On trouve par exemple mention d’une femme délaissée. Par ailleurs, les « consuls » font sans doute référence à la juridiction consulaire de Paris :
« C'est la seule juridiction d'Ancien Régime conservée aux Archives de Paris. Créée au XVIe siècle, formée de juges élus, qui sont tous des marchands choisis par leurs pairs, elle est compétente en matière de commerce.
Établi en 1792, le tribunal de commerce prend immédiatement la suite de la juridiction consulaire et se voit attribuer des compétences juridictionnelles substantiellement identiques.
Le fonds est relativement complet, notamment pour ce qui concerne le fonctionnement de la juridiction depuis ses origines. La série des sentences et plumitifs d’audiences commence en 1680, celle des procédures en 1703 et celle des actes des sociétés commerciales en 1718.
C'est en matière de faillites qu’il est particulièrement riche d'informations sur la vie des entreprises parisiennes, de la fin du XVIIe siècle à 1791, notamment avec la série des livres de comptes des commerçants faillis. »
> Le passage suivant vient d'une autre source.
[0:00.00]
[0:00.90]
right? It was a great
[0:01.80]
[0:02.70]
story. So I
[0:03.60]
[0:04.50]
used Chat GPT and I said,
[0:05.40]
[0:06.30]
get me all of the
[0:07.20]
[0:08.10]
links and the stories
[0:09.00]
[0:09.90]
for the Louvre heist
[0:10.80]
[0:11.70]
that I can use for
En effet les séparations de biens devaient être affichées dans le « tableau » afin que les biens de l’épouse ne soient pas confondus avec ceux du mari en cas de faillite :
« Dans les lieux où la communauté de biens entre mari et femme est établie par la coutume ou par l’usage, la clause qui y déroge, dans les contrats de mariage des marchands grossiers ou détailleurs et des banquiers, doit être publiée à l’Audience de la Juridiction consulaire, s’il y en a, sinon dans l’Assemblée de l’Hôtel commun des Villes, et cette clause n’a lieu que du jour qu’elle a été publiée et enregistrée.
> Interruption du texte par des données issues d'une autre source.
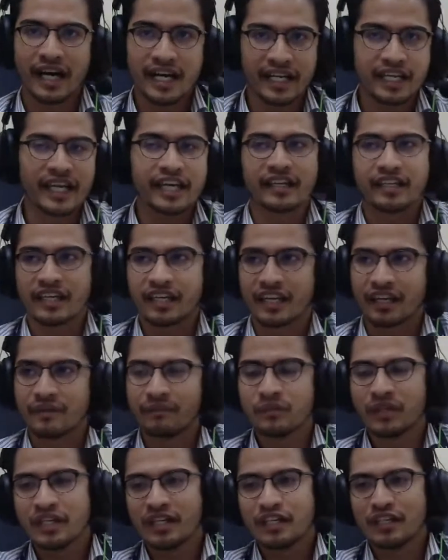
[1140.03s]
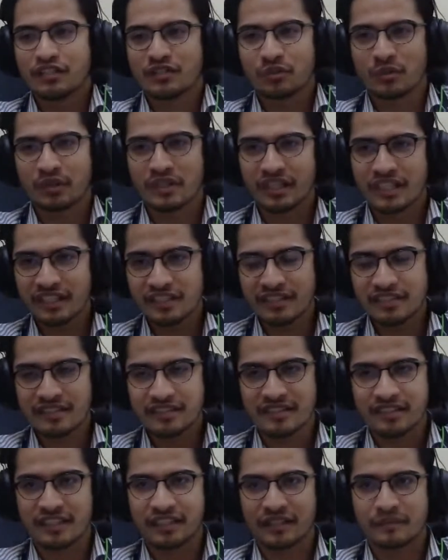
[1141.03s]
IANA. So
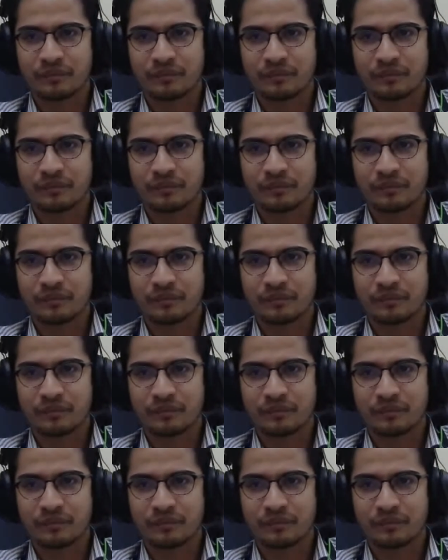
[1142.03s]
this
La même règle doit être observée entre les négociants et marchands, tant en gros qu’en détail, et les banquiers, pour les séparations de biens d’entre mari et femme, outre les autres formalités en tel cas requises.
La communauté de biens d’entre mari et femme a lieu dans la coutume de Paris, sans qu’il soit nécessaire d’en convenir par le contrat de mariage : elle n’est reçue en pays de droit écrit que lorsqu’elle a été stipulée : il y a des coutumes où il n’est pas permis de la stipuler.
Si on veut donc à Paris et dans les autres lieux où la coutume et l’usage font qu’il y ait communauté, nonobstant le défaut de stipulation, empêcher l’effet de cette communauté, il est nécessaire d’y déroger expressément par une clause du contrat de mariage, et de faire un état ou inventaire dans les formes, des meubles et effets mobiliers de la femme, afin qu’ils ne soient pas confondus avec ceux du mari, en cas de saisie et exécution, ou de faillite ; mais suivant l’ordonnance, l’état ou l’inventaire, et les quittances pardevant notaires pour les choses requises par la femme non commune, ne suffisent pas pour empêcher la confusion de ses effets avec ceux de son mari négociant, marchand ou banquier ; il faut aussi que la clause portant dérogation à la communauté, ait été rendue publique par l’enregistrement et par l’exposition dans le tableau. La raison est, que tel marchand qui a du crédit à cause de la communauté, n’en aurait pas si sa femme était non commune par le contrat, ou était séparée. Il est assez rare aussi que les contrats de mariage des marchands contiennent cette clause, et communément les femmes ne se font séparer, que lorsque la communauté sombre dans le désordre. »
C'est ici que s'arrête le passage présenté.